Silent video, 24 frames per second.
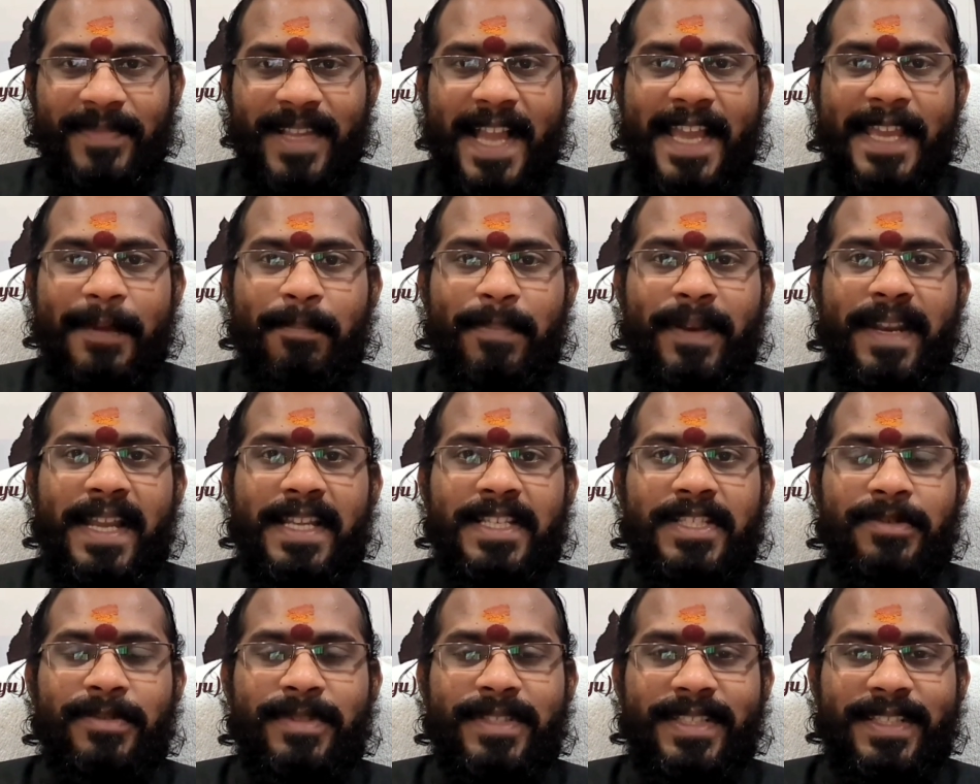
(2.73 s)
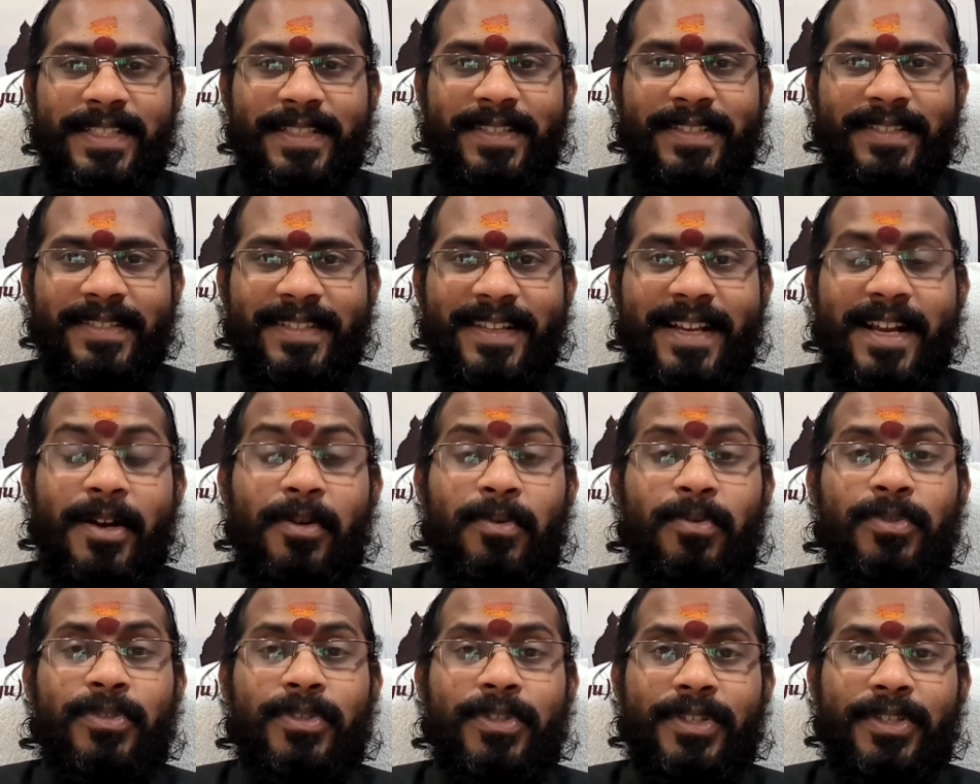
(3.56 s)
Hyperactivity.
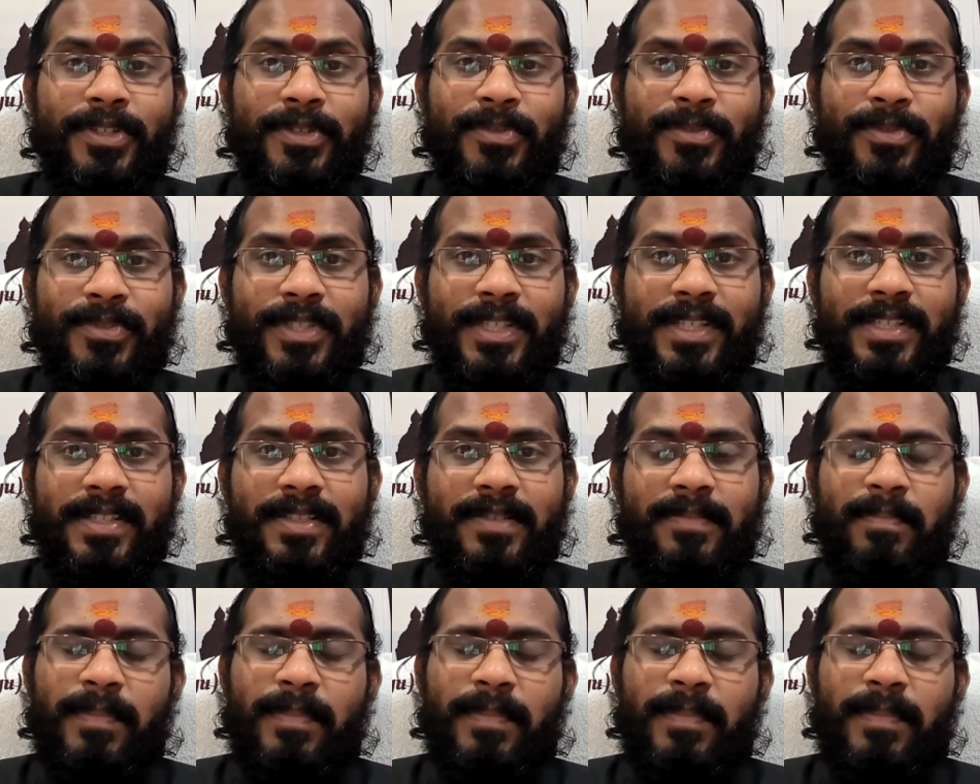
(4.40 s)
How to reduce it?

☆ ☆ ☆ ☆

• Assignment
Copy all the material word for word, minus its pictures.

• Exercise result
Silent video, 24 frames per second.
(2.73 s)
(3.56 s)
Hyperactivity.
(4.40 s)
How to reduce it?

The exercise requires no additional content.